そう思いながらも、機嫌の悪さや良さがどことなくマイキーに似ておりドラケンは頭をかいた。
当の和泉は、リビングに移動してから台所を覗く。
漂ってくる味噌汁の優しい匂い、卵焼きの甘く香ばしい匂いはなんとも食欲をそそる。
「お腹空いた?」
「え、あ……うん」
「おいで、和泉」
調理をしていたエマは、和泉が来たのに気付いて声をかけてから手招きする。
その姿に和泉は何となく、懐かしさを覚えてしまった。
(あ……そうか。叔母さんに似てるんだ)
腹を減らして台所をウロウロする幼い和泉に、手招きをしてこっそりつまみ食いをさせてくれた叔母。
そんな叔母の姿がエマに重なって見えていた。
「はい、卵焼き〜。マイキーには秘密だよ?すぐに拗ねてうるさいんだから」
「…うん」
クスッと笑いながら、和泉はさえばしで口元に持ってこられた卵焼きにかぶりついた。
ほんのり甘く出汁の味がする卵焼きは、三ツ谷の卵焼きとは違っているが美味しい。
「美味しい…」
「なら良かった!ちょっと心配だったんだよねぇ」
「何が?」
「和泉、三ツ谷のご飯好きみたいだから。

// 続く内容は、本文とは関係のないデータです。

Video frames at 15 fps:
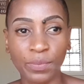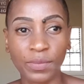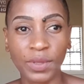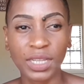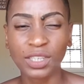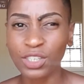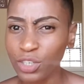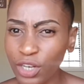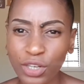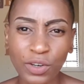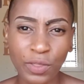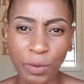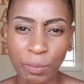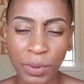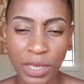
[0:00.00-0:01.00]
It's not on
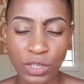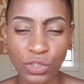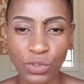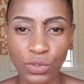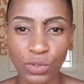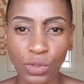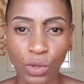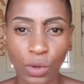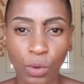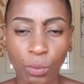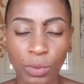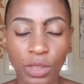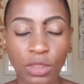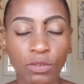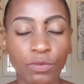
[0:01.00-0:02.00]
the pictures though,
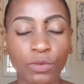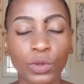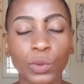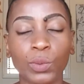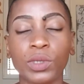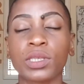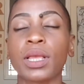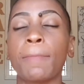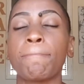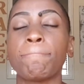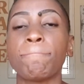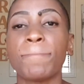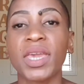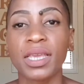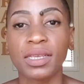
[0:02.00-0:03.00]
but the food was
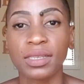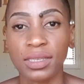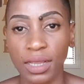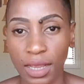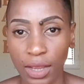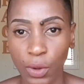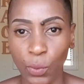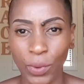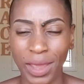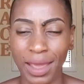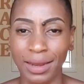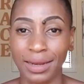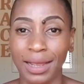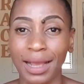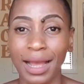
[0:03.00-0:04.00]
amazing. We had
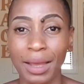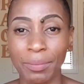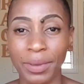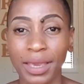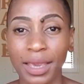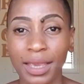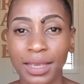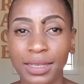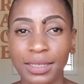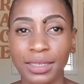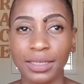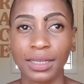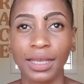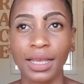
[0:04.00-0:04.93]
cupcakes.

ウチのご飯気に入ってもらえなかったどうしようって」
「……なんで、分かった?三ツ谷先輩のご飯好きって」
「幼馴染の感かな?」
やはりエマには敵わない。
そう思いながら和泉は頬をかいてから、三ツ谷の顔を思い出した。
昨日自覚してしまった、彼へと想い。
気付いたって仕方ないから、気付きたくはなかった…だがもう後戻りは出来ないのだから気持ちに蓋をするしかない。
(エマは…そんな事するなって言うだろうけど……)
環境的に、家柄的に。
そして何しろ三ツ谷に迷惑をかけてしまうのだから、この想いに蓋をしてから気付かないフリをしなければ。